A second aspect of Gabriel that should blow us away is the message he is honored to bring. Imagine that ancient angel given his marching orders for that day. He would have the privilege to communicate to humanity the reality of their coming Savior. The only hope for humanity to spend an eternity in the presence of God is through the person of Jesus. As Gabriel filled his lungs (if he has lungs) with air he exhaled the truth of Jesus coming into the world. Notice the last words of Gabriel to Mary. It’s in verse 37. Gabriel says, “Nothing will be impossible with God.” I’m sure Gabriel said this with a bit of a smile. An angel who possibly saw worlds brought into existence is now speaking from observation and experience when he tells Mary nothing is impossible with God.
The last thought I want to leave with you regarding Gabriel is to join me in asking the question: Why? Why was Gabriel chosen to communicate this message to Mary? Why is Gabriel even named in the Bible? I’m going to move into the realm of sanctified imagination. I think there is a strong possibility that Gabriel is a mighty angel. I think it’s very likely Michael, Gabriel and Satan were all three archangels. They are the only three named angels, they are all given prominent roles in the Bible, and I think the wording of Daniel 10 leaves the door open for Gabriel to also be “one of the chief princes” like Michael.
Why do I mention this? Don’t forget angels have faithfully served, worshiped and loved God free from sin for thousands of years. Michael and Gabriel certainly knew Satan before he forever turned his back on God. I think Michael and Gabriel probably hate Satan more than we could ever imagine. We humans have not been privy to the interactions between angels and demons. We know they will battle in the book of Revelation. Gabriel, however, may already have scars from his battles with Satan. Perhaps the angels even have holidays today where they celebrate great victories against the kingdom of darkness.

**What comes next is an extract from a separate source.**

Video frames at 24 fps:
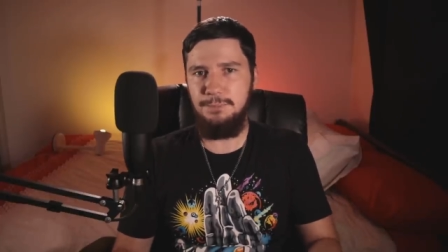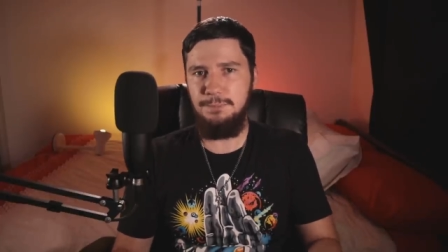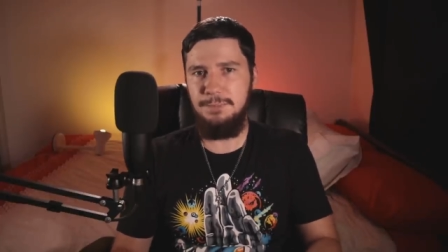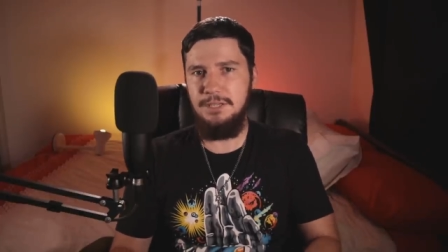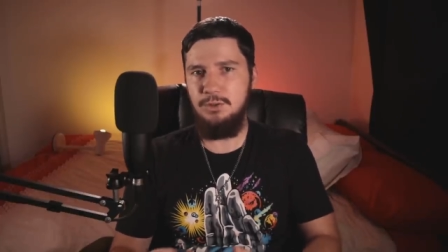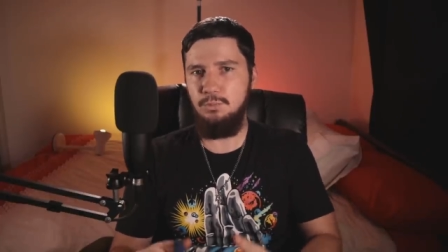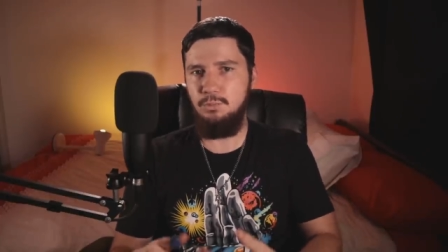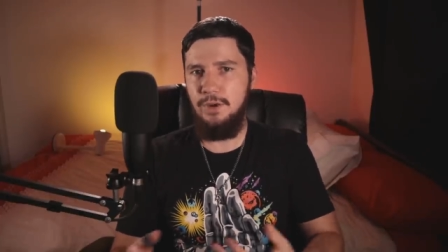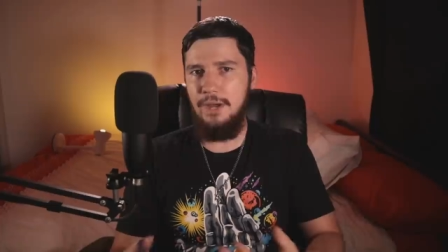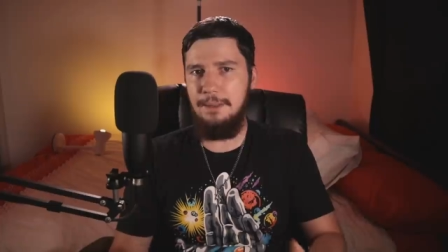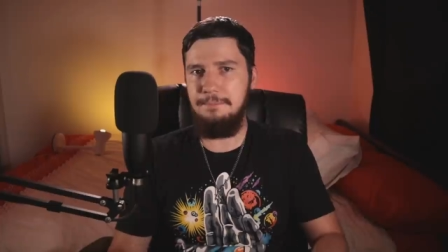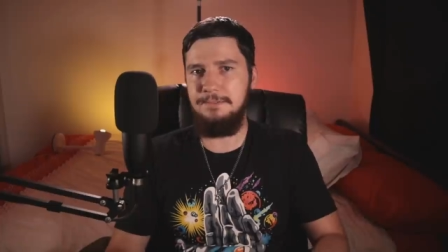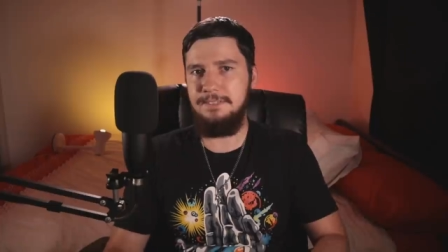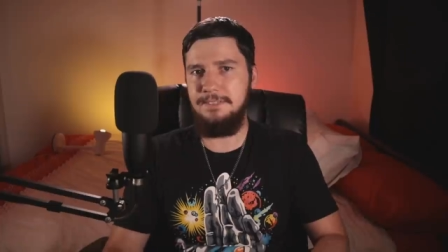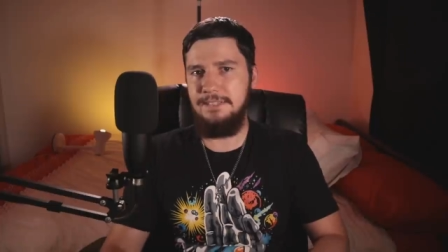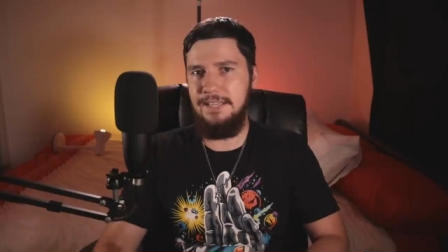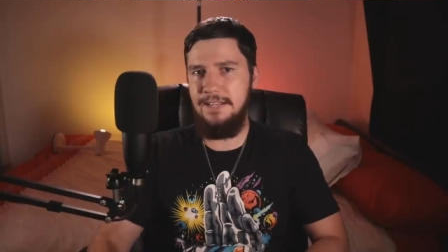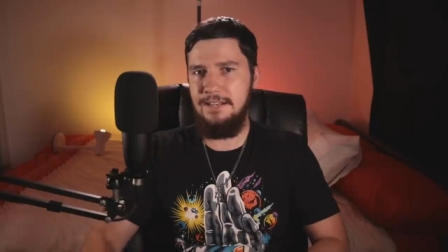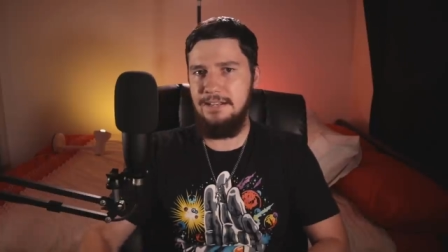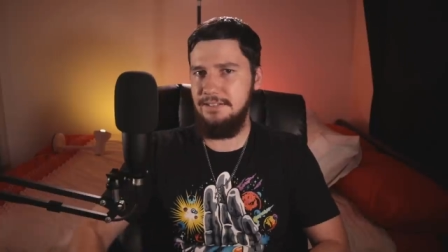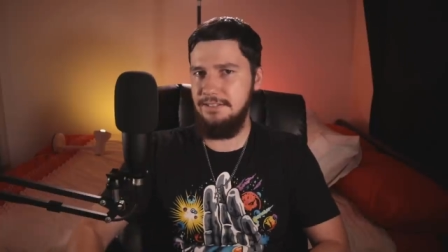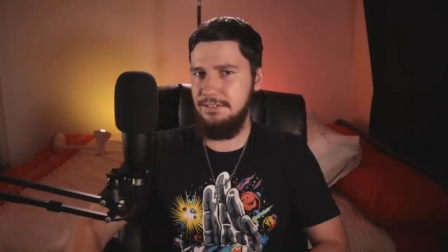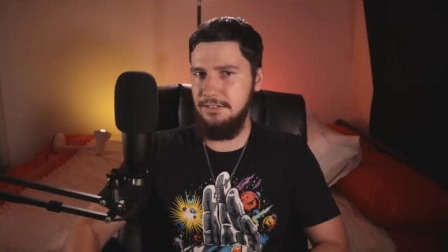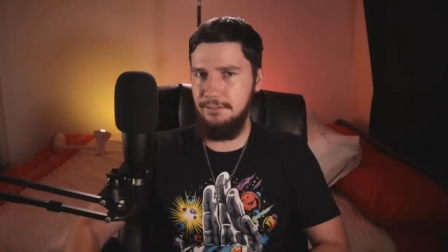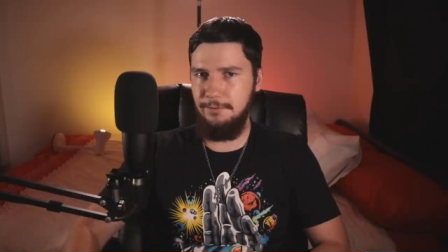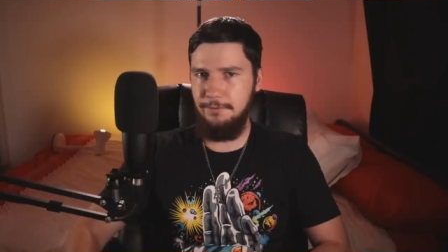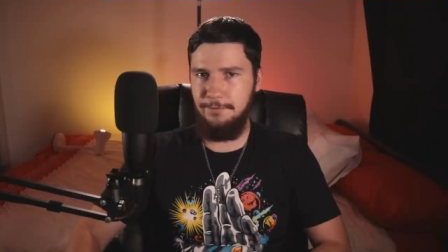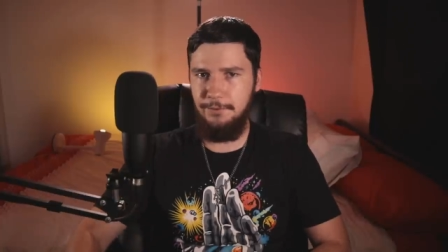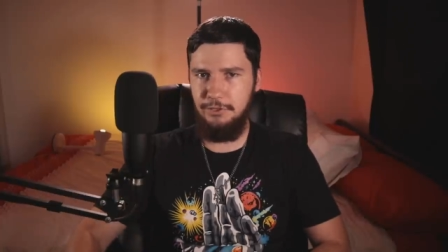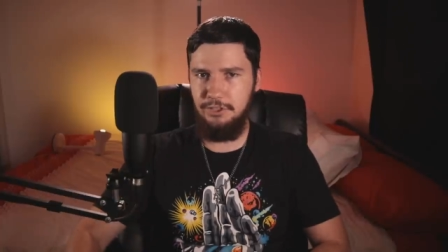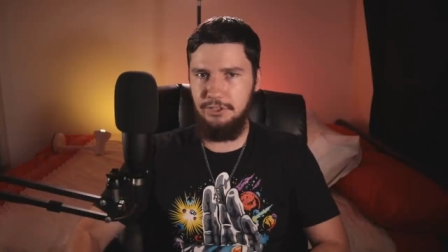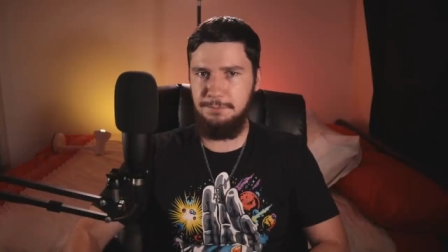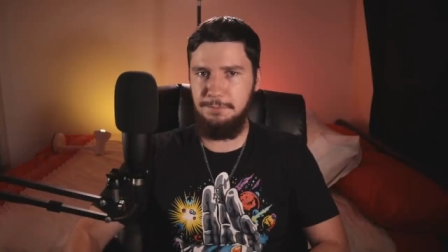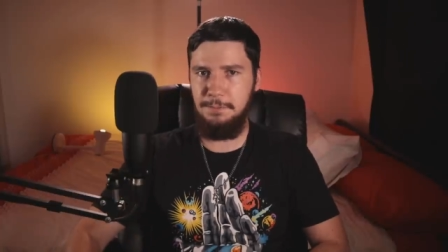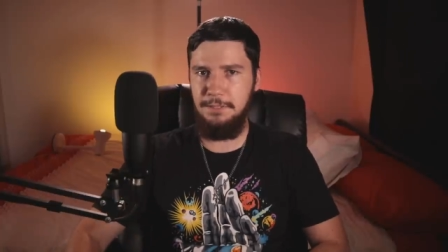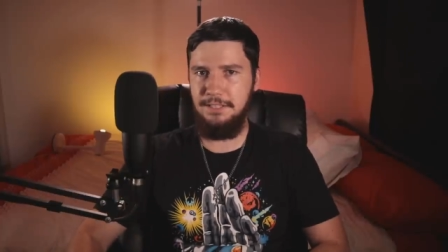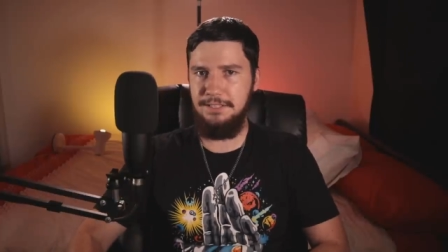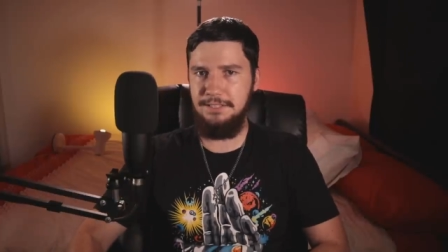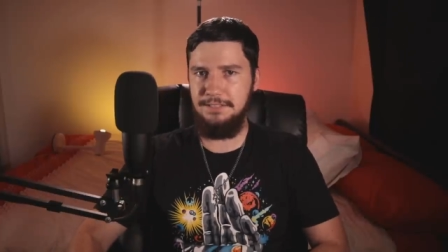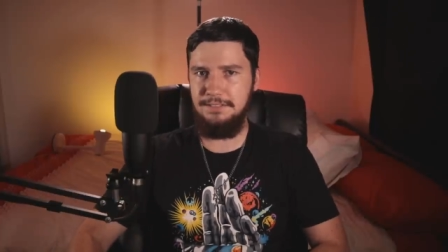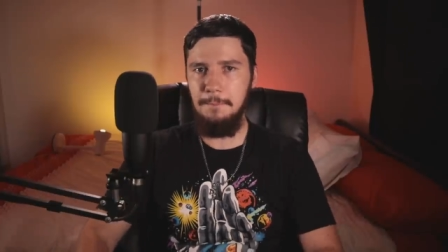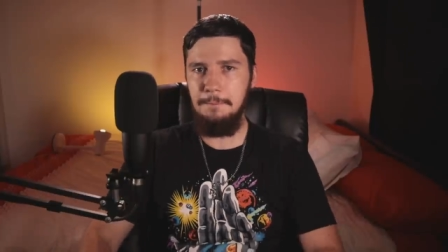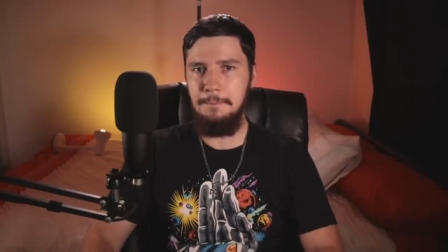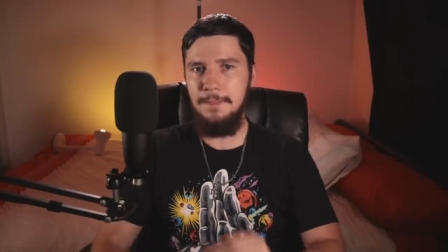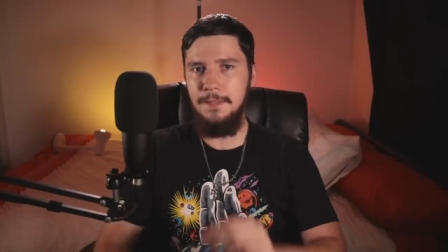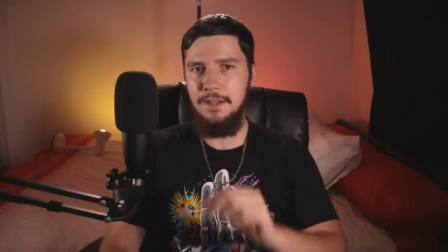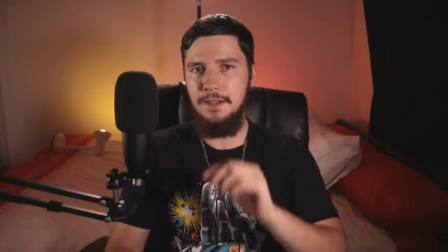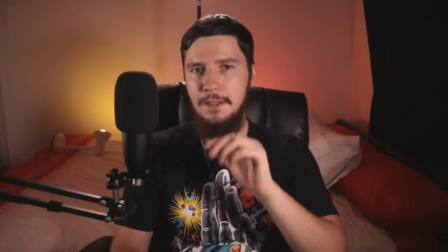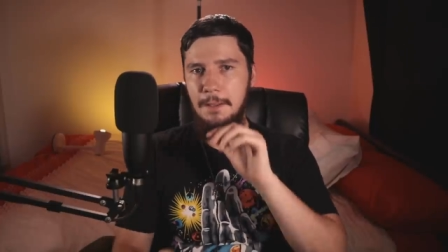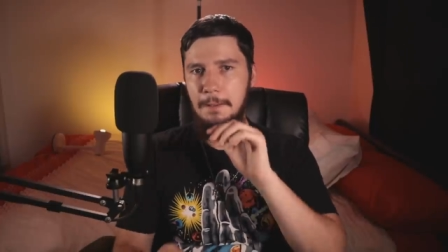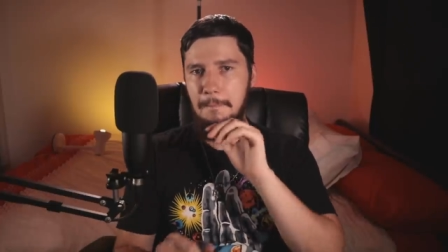to be a web standard in the first place.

Here’s where it gets really awesome. Gabriel, possibly an archangel, announced to Mary the one who would defeat the works of Satan! Did you catch that?! Imagine if you have been fighting for millenniums against a strong enemy. It’s nearly impossible for us to imagine such a long, conscious battle. Can you picture how thrilled you would be when after so long God says, “You can go now and tell that little girl Jesus is on His way!” The Victorious One is coming to the earth to destroy the works of Satan and make things right again.
I’m sure the opportunity to announce the coming of Jesus to the world was one of the greatest days in the long life of Gabriel. The powerful race of angels love Jesus as much as we do. Let the announcement made by Gabriel remain extraordinary. He tells of an extraordinary Savior.